YOUR ASSIGNMENT :: Every picture is to be removed, and all the data is to be copied exactly.

Top of EXTRACTED MATERIAL

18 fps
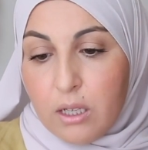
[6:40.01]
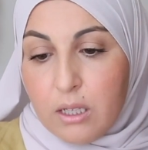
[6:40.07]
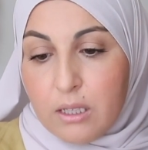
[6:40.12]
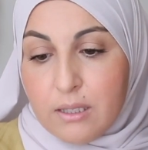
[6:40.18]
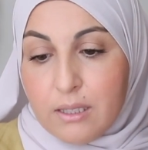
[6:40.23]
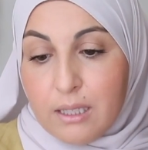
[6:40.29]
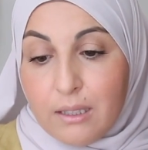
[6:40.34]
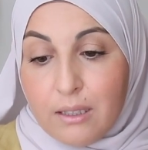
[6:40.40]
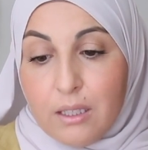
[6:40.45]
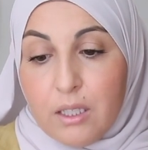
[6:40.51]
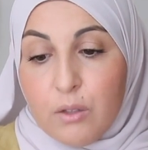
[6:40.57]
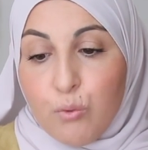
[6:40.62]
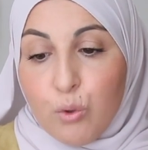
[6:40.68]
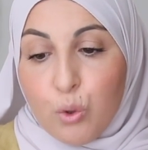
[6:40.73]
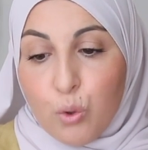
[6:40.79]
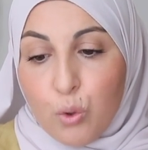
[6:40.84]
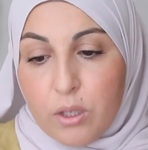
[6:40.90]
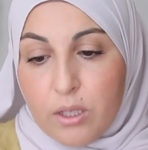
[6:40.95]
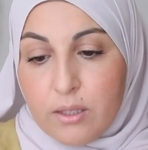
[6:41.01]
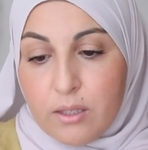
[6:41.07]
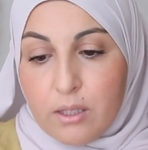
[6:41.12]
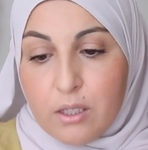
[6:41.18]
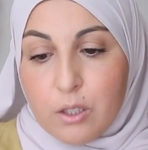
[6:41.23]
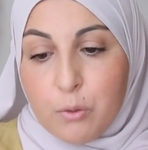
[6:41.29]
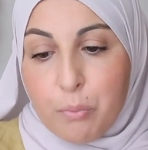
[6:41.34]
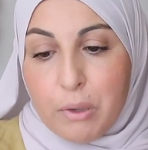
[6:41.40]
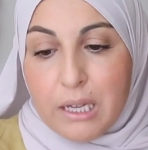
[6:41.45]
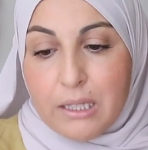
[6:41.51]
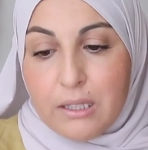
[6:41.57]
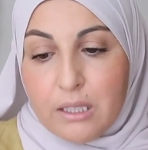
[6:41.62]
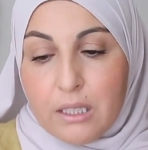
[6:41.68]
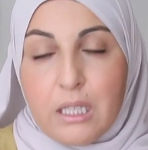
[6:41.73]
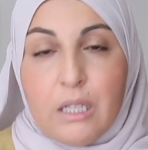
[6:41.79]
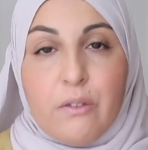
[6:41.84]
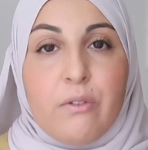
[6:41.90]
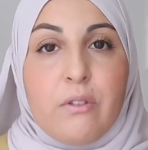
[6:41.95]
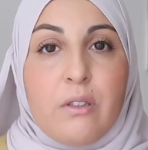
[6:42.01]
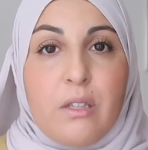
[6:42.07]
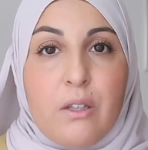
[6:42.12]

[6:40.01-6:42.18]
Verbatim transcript: un certain niveau de connaissance pratique avant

Bottom of EXTRACTED MATERIAL

OUTPUT OF THE EXERCISE ::
18 fps
[6:40.01]
[6:40.07]
[6:40.12]
[6:40.18]
[6:40.23]
[6:40.29]
[6:40.34]
[6:40.40]
[6:40.45]
[6:40.51]
[6:40.57]
[6:40.62]
[6:40.68]
[6:40.73]
[6:40.79]
[6:40.84]
[6:40.90]
[6:40.95]
[6:41.01]
[6:41.07]
[6:41.12]
[6:41.18]
[6:41.23]
[6:41.29]
[6:41.34]
[6:41.40]
[6:41.45]
[6:41.51]
[6:41.57]
[6:41.62]
[6:41.68]
[6:41.73]
[6:41.79]
[6:41.84]
[6:41.90]
[6:41.95]
[6:42.01]
[6:42.07]
[6:42.12]

[6:40.01-6:42.18]
Verbatim transcript: un certain niveau de connaissance pratique avant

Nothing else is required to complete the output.